Exercise = Print each entry again exactly as written, and keep the pictures out.

Given data =
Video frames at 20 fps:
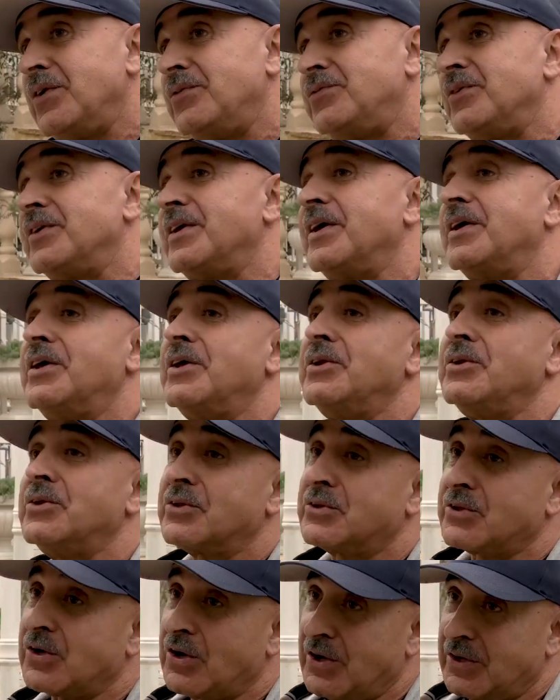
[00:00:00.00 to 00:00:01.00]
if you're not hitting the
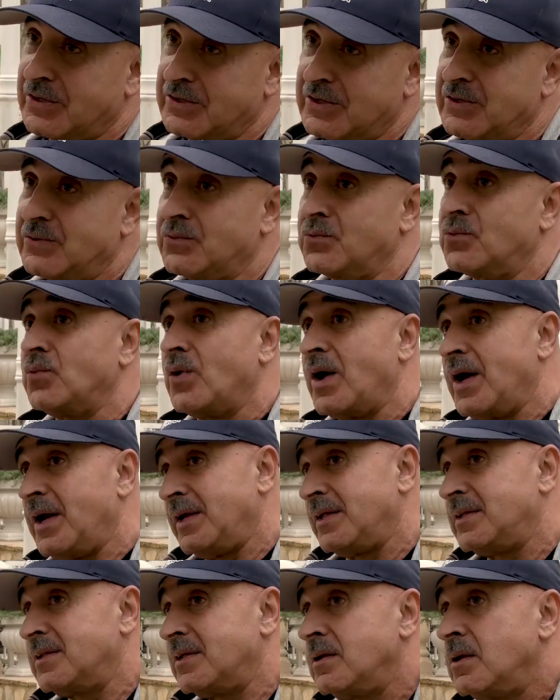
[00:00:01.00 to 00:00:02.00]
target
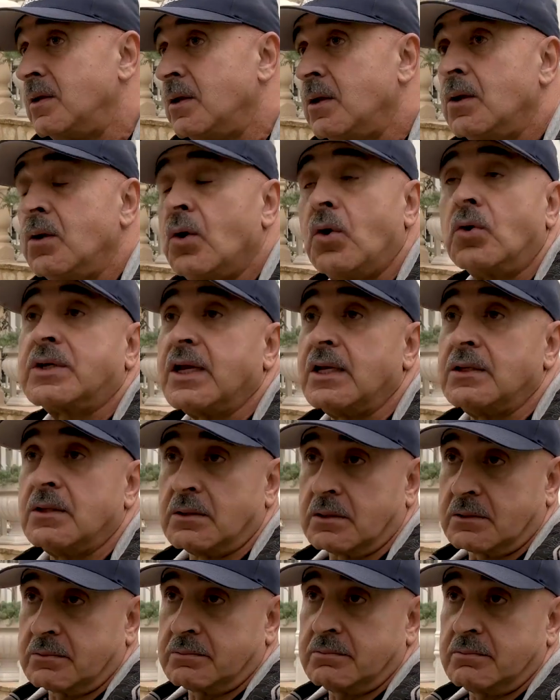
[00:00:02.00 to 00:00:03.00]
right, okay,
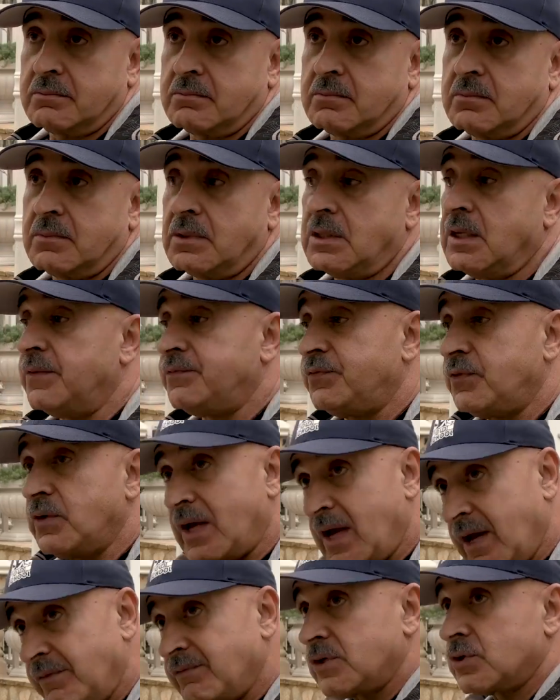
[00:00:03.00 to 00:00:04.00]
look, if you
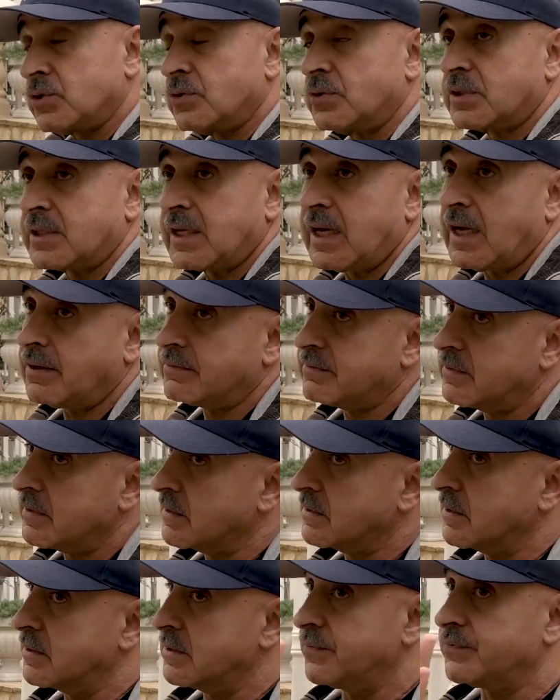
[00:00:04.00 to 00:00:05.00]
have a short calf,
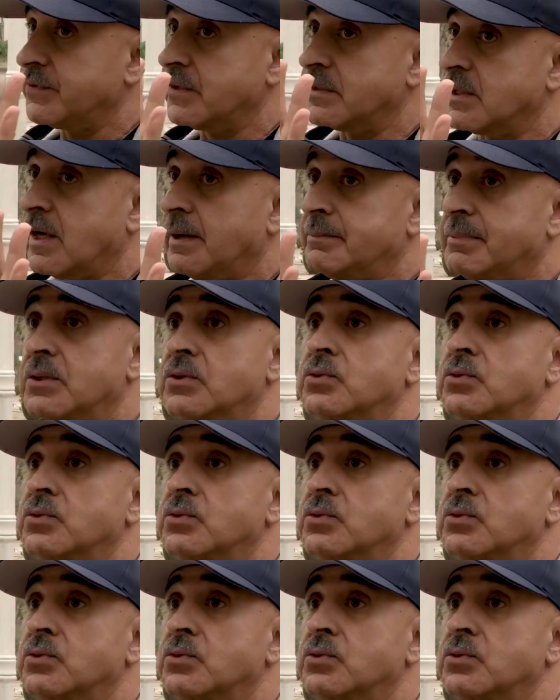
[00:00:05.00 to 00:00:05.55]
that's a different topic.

Written response =
Video frames at 20 fps:
[00:00:00.00 to 00:00:01.00]
if you're not hitting the
[00:00:01.00 to 00:00:02.00]
target
[00:00:02.00 to 00:00:03.00]
right, okay,
[00:00:03.00 to 00:00:04.00]
look, if you
[00:00:04.00 to 00:00:05.00]
have a short calf,
[00:00:05.00 to 00:00:05.55]
that's a different topic.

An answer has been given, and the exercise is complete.